Our Higher Judgment: “It is not enough to have a ‘leading;’ we must find out the source of that leading before we give ourselves up to follow it. It is essential, therefore, that our ‘leadings’ should all be tested by the teachings of Scripture. But this alone is not enough. They must be tested as well by our own spiritually enlightened judgment, or what is familiarly called ‘common sense.’ God will speak to us through the faculties He has Himself given us, and not independently of them; so that just as we are to use our outward eyes in our outward walk, no matter how full of faith we may be, so also we are to use the interior ‘eyes of our understanding’ in our interior walk with God.”

Providential Circumstances: “If a ‘leading’ is of God, the way will always open for it (John 10:4). If the Lord ‘goes before’ us, He will open the door for us, and we shall not need to batter down doors for ourselves.

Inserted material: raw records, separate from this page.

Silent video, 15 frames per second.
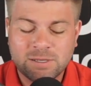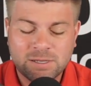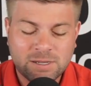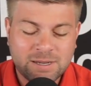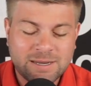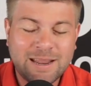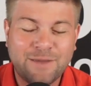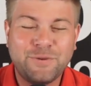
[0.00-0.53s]

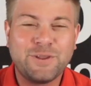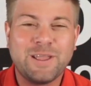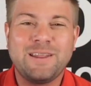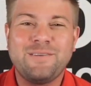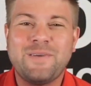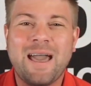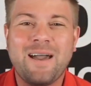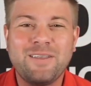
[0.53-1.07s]
Now, if you're getting
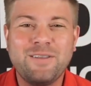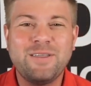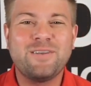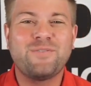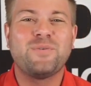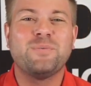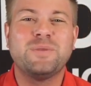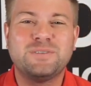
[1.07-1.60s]
value here
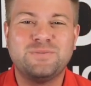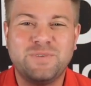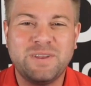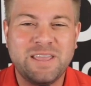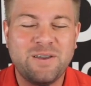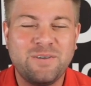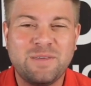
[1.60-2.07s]
from this video,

Inward Impressions of the Holy Spirit: The way in which the Holy Spirit, therefore, usually works, in a fully obedient soul, in regard to this direct guidance, is to impress upon the mind a wish or desire to do or to leave undone certain things.
The child of God when engaged in prayer feels, perhaps, a sudden suggestion made to his inmost consciousness in reference to a certain point of duty. ‘I would like to do this or that or the other,’ he thinks; ‘I wish I could.’ At once this matter should be committed to the Lord, with an instant consent of the will to obey Him. And then the tests I have mentioned should be intelligently applied, namely, as to whether the suggestion is in accordance with the teaching of Scripture, with a sanctified judgment, and with providential circumstances.”

“In all doubtful things you must stand still and refrain from action until God gives you light to know more clearly His mind concerning them.”